Booming property boosts wealth, but at what cost?
Can property-loving Australians have too much of a good thing?
It is a question being asked by many now, even after rocketing property prices propelled Australia to the top of the heap with net household wealth surging $735 billion in the June quarter to $13.3 trillion – $522,032 for every man, woman and child.
Surging property prices along with rising share prices were the biggest contributors to that impressive result which saw Australia soar to the top of global wealth measures, but the property boom is starting to get plenty of attention of a more negative type.
Research firm CoreLogic has found house prices have climbed by between 15.6% and 26% across Melbourne and Sydney over the year to August.
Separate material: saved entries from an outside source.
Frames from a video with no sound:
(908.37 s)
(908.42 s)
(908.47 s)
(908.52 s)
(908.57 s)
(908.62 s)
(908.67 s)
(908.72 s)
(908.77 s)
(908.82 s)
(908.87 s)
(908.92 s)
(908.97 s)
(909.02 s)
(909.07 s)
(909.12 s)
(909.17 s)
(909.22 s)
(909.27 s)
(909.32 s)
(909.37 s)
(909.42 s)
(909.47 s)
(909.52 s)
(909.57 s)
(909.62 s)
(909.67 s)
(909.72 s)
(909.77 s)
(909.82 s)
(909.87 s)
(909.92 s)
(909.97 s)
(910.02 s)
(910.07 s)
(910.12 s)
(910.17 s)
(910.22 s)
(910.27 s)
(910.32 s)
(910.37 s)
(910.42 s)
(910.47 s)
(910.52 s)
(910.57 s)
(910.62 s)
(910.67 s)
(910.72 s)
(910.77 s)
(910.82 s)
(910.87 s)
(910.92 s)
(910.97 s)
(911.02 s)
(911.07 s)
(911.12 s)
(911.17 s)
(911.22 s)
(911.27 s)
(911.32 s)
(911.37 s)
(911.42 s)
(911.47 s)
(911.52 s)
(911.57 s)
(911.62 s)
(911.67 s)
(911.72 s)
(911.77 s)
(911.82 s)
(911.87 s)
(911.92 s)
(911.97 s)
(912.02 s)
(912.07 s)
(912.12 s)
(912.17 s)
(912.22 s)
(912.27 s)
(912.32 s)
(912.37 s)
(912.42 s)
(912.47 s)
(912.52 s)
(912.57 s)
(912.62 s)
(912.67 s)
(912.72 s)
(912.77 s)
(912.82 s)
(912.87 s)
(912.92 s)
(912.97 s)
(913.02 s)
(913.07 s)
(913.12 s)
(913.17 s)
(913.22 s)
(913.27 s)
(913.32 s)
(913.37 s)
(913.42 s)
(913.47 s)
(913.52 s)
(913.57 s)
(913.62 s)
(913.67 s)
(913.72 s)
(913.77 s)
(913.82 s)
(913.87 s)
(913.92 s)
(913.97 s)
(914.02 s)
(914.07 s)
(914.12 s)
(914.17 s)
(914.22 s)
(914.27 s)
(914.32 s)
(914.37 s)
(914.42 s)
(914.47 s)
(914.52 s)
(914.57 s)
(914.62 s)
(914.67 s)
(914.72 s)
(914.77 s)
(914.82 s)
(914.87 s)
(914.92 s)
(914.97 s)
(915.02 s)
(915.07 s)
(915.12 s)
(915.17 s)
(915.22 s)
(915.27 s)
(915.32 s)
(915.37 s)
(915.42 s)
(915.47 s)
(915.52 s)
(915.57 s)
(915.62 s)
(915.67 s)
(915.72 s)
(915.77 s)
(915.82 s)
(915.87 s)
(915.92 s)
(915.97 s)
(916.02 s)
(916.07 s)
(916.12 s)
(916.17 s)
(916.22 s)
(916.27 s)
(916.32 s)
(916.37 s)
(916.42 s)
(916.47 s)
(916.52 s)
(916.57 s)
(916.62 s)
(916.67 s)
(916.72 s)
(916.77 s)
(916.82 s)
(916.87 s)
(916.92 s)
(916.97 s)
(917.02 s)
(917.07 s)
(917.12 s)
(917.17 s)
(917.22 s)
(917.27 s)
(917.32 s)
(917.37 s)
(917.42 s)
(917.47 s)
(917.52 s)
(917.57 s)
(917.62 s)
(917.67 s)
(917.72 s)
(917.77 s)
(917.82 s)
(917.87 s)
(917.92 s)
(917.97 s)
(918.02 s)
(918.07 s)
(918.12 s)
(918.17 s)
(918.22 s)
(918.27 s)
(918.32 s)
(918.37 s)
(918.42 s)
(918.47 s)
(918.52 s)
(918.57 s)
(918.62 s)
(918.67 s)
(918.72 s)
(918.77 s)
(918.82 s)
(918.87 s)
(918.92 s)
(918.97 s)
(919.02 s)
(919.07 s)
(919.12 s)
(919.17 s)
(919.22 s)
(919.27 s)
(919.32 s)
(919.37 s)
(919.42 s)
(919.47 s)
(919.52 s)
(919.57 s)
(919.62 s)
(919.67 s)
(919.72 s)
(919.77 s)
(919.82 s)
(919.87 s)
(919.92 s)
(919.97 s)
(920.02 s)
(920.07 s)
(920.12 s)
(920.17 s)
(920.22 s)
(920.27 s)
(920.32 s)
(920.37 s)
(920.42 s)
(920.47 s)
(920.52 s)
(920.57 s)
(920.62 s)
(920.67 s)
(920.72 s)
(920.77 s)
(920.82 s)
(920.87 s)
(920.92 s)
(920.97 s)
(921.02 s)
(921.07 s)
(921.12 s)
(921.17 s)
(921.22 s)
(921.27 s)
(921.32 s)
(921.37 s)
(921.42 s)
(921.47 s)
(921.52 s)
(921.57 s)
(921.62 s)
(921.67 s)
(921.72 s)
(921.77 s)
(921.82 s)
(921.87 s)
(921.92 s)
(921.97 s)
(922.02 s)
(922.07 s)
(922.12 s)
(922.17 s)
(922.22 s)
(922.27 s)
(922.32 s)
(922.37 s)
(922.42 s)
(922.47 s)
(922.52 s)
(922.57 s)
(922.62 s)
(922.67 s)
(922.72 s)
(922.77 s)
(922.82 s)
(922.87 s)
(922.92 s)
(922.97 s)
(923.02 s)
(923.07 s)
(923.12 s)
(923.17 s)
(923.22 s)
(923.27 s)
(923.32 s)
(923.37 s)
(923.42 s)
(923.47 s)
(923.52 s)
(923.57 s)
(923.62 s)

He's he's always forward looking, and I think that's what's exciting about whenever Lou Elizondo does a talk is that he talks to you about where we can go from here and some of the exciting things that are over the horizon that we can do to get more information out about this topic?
Price of entry is becoming too high
With dismal wages growth, the flying prices of property are only worsening housing affordability and make paying off a housing loan more difficult – even with interest rates at record lows.
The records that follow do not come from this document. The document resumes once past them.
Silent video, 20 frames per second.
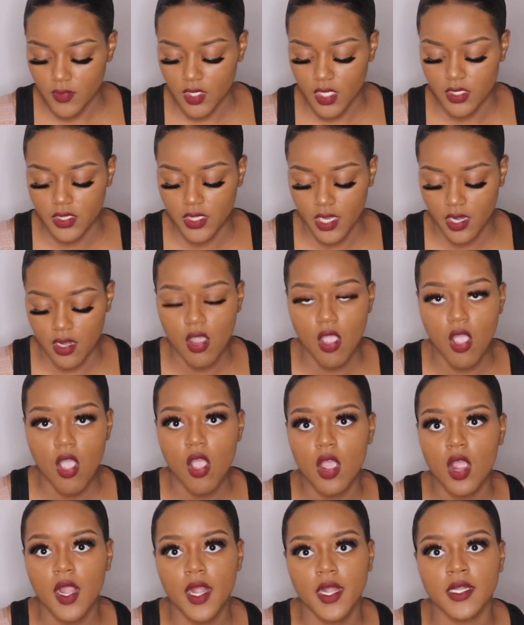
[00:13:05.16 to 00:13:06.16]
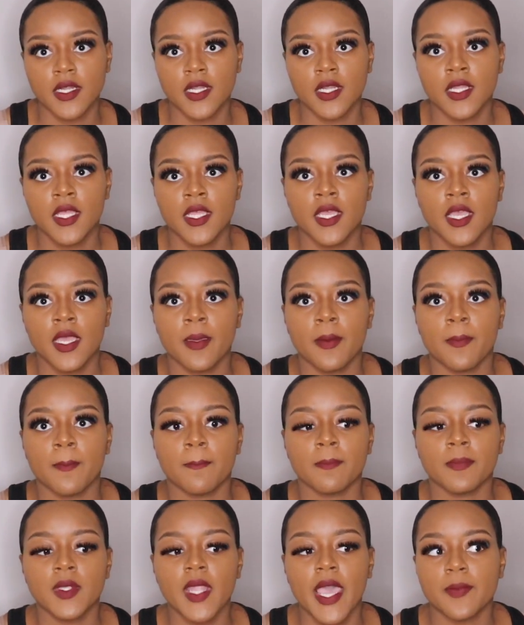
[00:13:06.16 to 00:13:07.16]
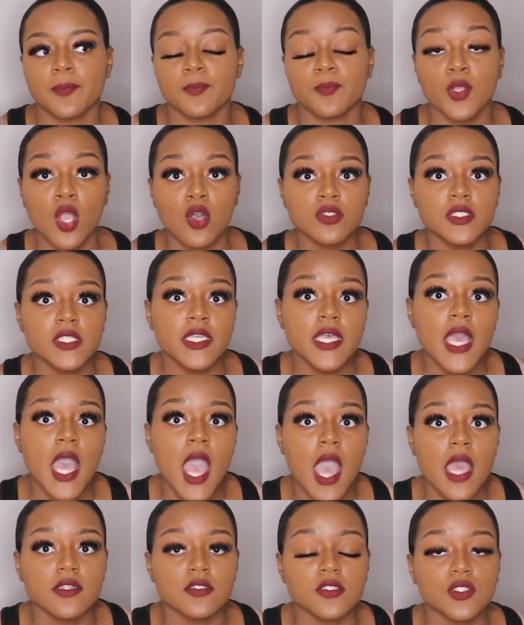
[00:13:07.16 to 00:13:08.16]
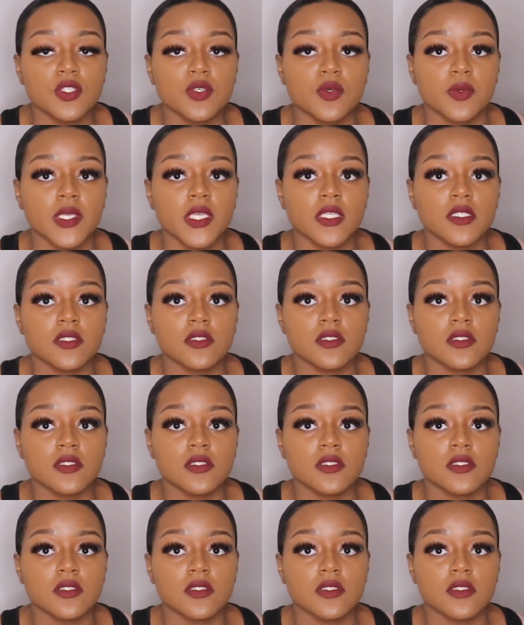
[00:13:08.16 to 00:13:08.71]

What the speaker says: there are like pros and cons to it.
It used to be back in the 1990s that you could buy a property for four times the median income – now that will take seven times the median income – eight if you live in Sydney.
The other thing to note is that averages can be very misleading, and a lot of people will have a lot less wealth than the suggested $522,032 per head – up to two thirds of people, in fact – because a few very wealthy people can easily skew the averages much higher.
That suggests one of the big problems with such a high-flying property boom that is proceeding without wages growth – it is extremely unequal for those who don’t own real estate.
Housing affordability and mortgage stress increasing rapidly
Housing affordability is in the toilet and quickly getting worse, with mortgage stress also a growing issue despite incredibly low interest rates.
That’s not to say the property boom won’t continue despite the huge affordability problems it creates for those trying to break into the market but there have been a range of fairly influential voices lately warning about the dangers of this particular boom.
That includes the Reserve Bank assistant governor Michele Bullock, the International Monetary Fund (IMF) and Commonwealth Bank chief executive officer Matt Comyn.
“Rapid price rises can increase the likelihood that some new borrowers will overstretch their financial capacity in order to obtain a new loan, making them more likely to reduce their consumption in response to a shock to their incomes,” Ms Bullock said.
“If rapid price rises ultimately prove to be unsustainable, they could lead to sharp declines in price and turnover in the future,” she added.
In other words, the boom could be followed by a bust and plenty of pain as those who have stretched beyond their limits to get into property become forced sellers.
When bankers are worried, it’s time to take notice
Mr Comyn is also concerned about the boom which is significant given bank profits rely on selling lots of home loans.
While stressing that he was happy with the risks within the bank’s home loan portfolio at the moment, he expressed concerns about “increasing housing debt and increasing housing prices.”
“We would all have a shared concern about making sure Australia’s households are in a strong position to continue to repay but also to support broader consumption in the economy in the second half of this decade if interest rates are rising, and if they were to rise more quickly,” Mr Comyn said.
In other words, Mr Comyn is also worried about families growing wealth through their property but being so income strapped that they have little left over to spend in the economy.
IMF calls for drastic action
Of all of the warnings, the IMF’s was probably the most stark, which is understandable given they are essentially a disinterested observer looking from the outside.
IMF Australia mission chief Harald Finger said increasing interest rates was not the right action to cool the property market but that tightening regulations on lending was required to prevent a big risk to Australia’s economic stability.
Other measures the IMF suggested were ramping up home building and reforming generous housing-related tax benefits – code for much-debated measures such as negative gearing and capital gains tax discounts.
Some of the economic risks the IMF identified included the spread of the Delta strain of COVID-19, geopolitical tensions, climate change and a housing market correction.
Will APRA crimp loans in an election run-up?
Some of the regulations that could be fiddled with include requiring banks to reduce lending to particular sectors, such as investors, or to require higher deposits and even to impose credit restrictions if risks keep rising.
So far there has not been any sign of the Australian Prudential Regulation Authority (APRA) showing any enthusiasm for this sort of regulation and it would be controversial, coming in the lead up to a federal election.
However, Mr Finger was insistent that such macroprudential measures would be the best way to keep the economic recovery going by keeping interest rates low but to reduce stability risks.
“We think that setting macroprudential measures would be the right thing to do now, to rein in the possible build-up of financial stability risks in housing,” he said.